Records for this task below:

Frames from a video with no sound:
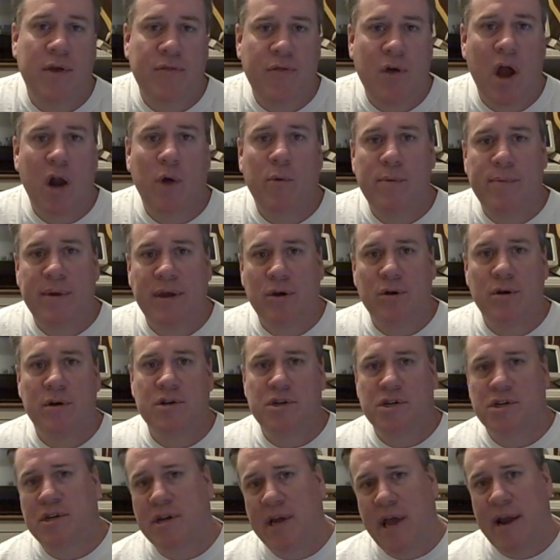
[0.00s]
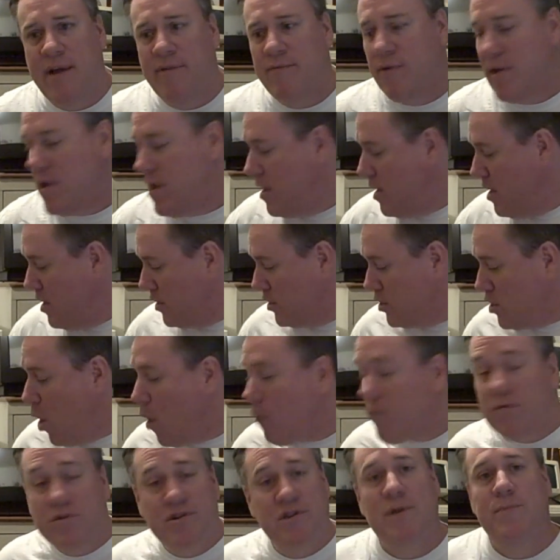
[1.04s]
And I thought it would be good just to kind of
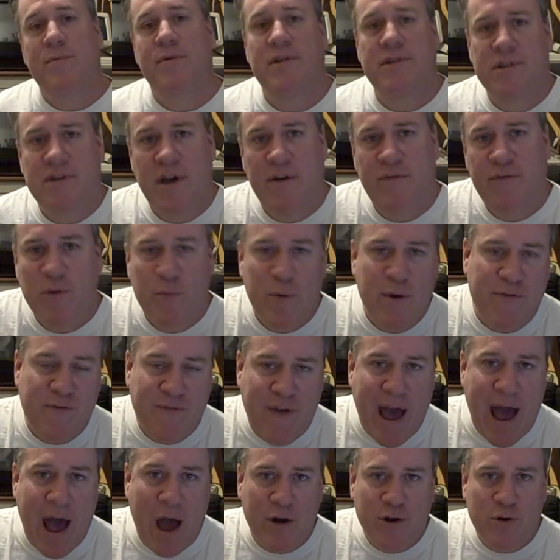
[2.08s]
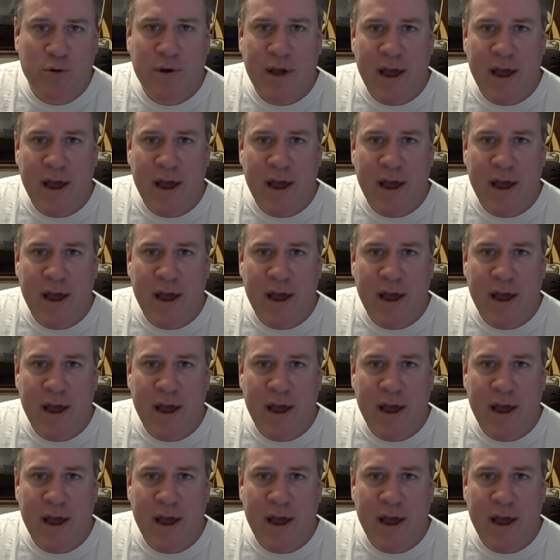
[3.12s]
go over some of the stuff that we found,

End of Records for this task.

When you give the entries again, keep them exact and omit any picture they contain.

* **Response to the exercise**:
Frames from a video with no sound:
[0.00s]
[1.04s]
And I thought it would be good just to kind of
[2.08s]
[3.12s]
go over some of the stuff that we found,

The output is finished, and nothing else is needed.